Monday, November 14, 2011

Lessons to be Learned From Joe Paterno

Even if you aren't a football fan, you probably heard the news about Joe Paterno. But, for those living under a rock, I will put you up to speed on who Joe Paterno is. Joe Paterno, 84 years of age, was Penn State's head coach for almost half a century (up until last week), and has the most wins in Division 1 college football (second is Bobby Bowden - FSU's past coach, (around the same age) who retired two seasons ago.

Joe Paterno was fired this past week because he did not report the sighting of former assistant Jerry Sandusky raping a child in a shower. He should have reported what he thought he saw. Maybe he would have kept his job and this disgusting individual would be in jail. But unfortunately, child abuse happens in all communities in all parts of the world, and many do not report such sightings. Fear perhaps?

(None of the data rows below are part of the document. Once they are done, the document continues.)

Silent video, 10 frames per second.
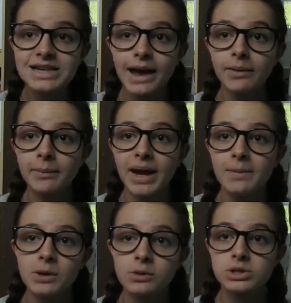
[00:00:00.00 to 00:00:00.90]
and
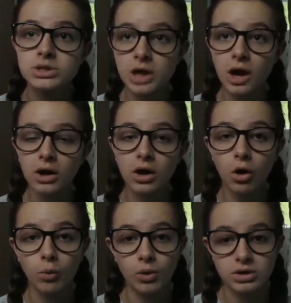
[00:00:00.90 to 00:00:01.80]
maybe you're stuck
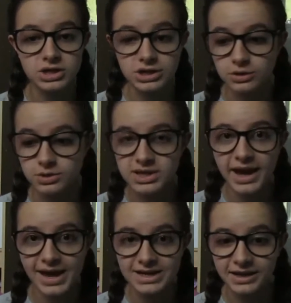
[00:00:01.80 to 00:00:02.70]
on what to use to
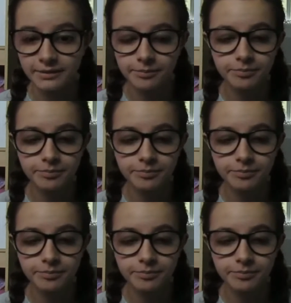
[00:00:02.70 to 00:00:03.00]
edit.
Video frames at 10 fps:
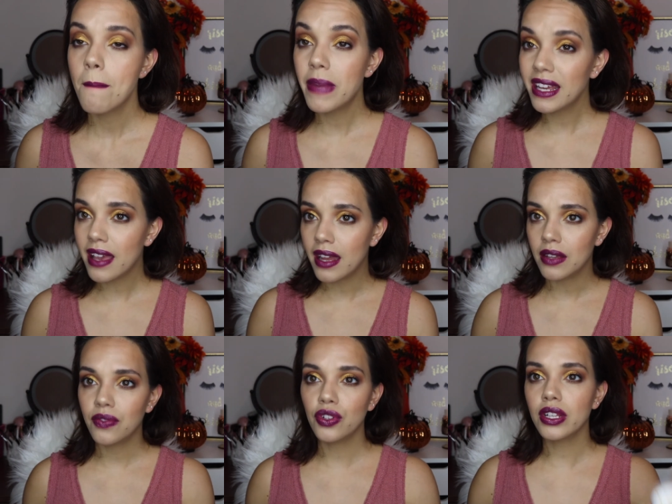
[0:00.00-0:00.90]
But again,
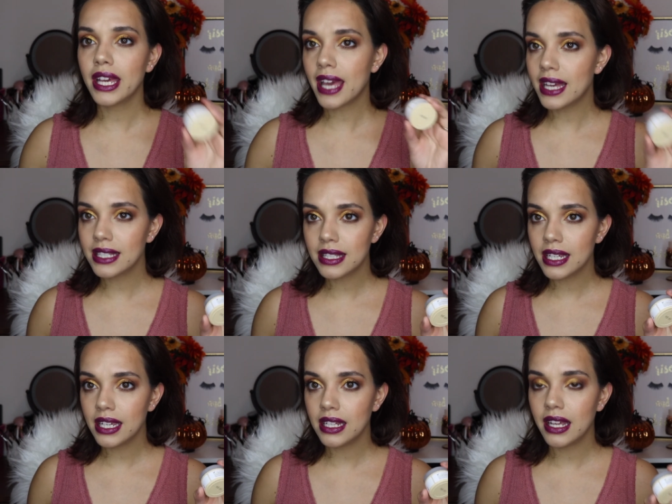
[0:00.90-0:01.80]
if you're like
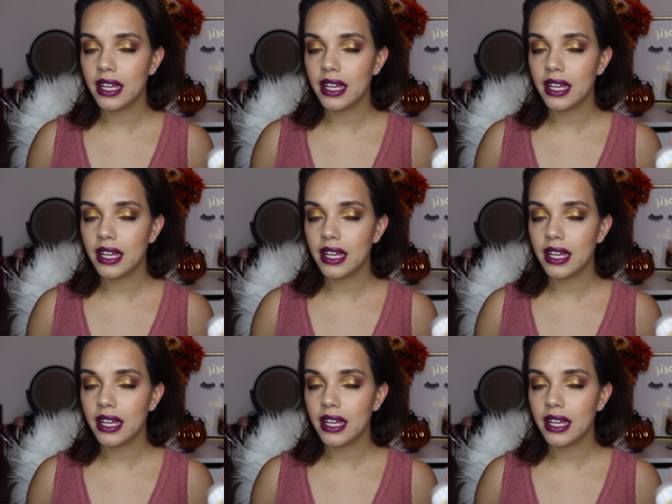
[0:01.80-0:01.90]
hesitant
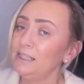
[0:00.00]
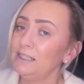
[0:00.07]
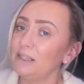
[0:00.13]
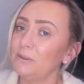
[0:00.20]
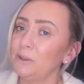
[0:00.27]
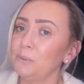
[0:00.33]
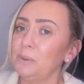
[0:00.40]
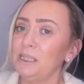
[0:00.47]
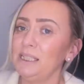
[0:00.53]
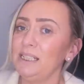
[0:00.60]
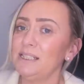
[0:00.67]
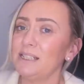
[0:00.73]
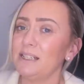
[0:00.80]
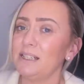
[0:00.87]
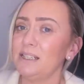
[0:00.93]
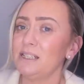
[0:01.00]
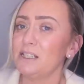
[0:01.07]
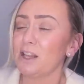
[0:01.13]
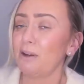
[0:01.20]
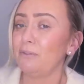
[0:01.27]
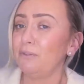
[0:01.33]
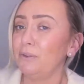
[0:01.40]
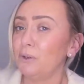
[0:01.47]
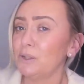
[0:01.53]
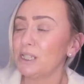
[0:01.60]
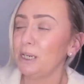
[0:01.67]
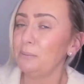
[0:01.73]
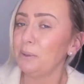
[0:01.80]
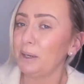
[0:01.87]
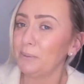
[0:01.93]
Now the Weleda is
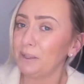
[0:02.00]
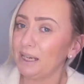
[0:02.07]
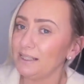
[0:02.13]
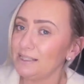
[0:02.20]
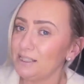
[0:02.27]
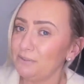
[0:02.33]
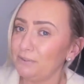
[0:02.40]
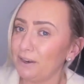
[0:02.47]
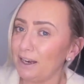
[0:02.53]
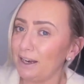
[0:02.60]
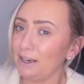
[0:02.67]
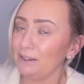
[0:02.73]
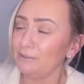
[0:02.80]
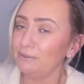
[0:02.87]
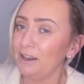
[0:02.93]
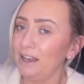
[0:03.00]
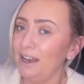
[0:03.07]
£14.95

Since the allegations, Paterno himself has been called a child abuser, and has left Penn State. He now deals with a tarnished reputation along with constant humiliation- and people could care less about his coaching abilities.

Because of the recent Penn State Scandal that has rocked the mindsets of football fans nationwide, multiple advocacy leaders from all over the nation have come out against Paterno, and have voiced their opinions on the subject. Advocates wish that children would be left as children, and not violated or forced to work in child labor or harmful environments. (To learn more about child labor rights, read Shae Garwood's Advocacy Across Borders.)

What has the world come to when children are used as sex slaves, tormented and abused? (Reluctant Bedfellows discusses this issue in finer detail.) And, why aren't adults holding their responsibility to report these sightings to authorities? Both sides seem to need a lesson in social justice and advocacy.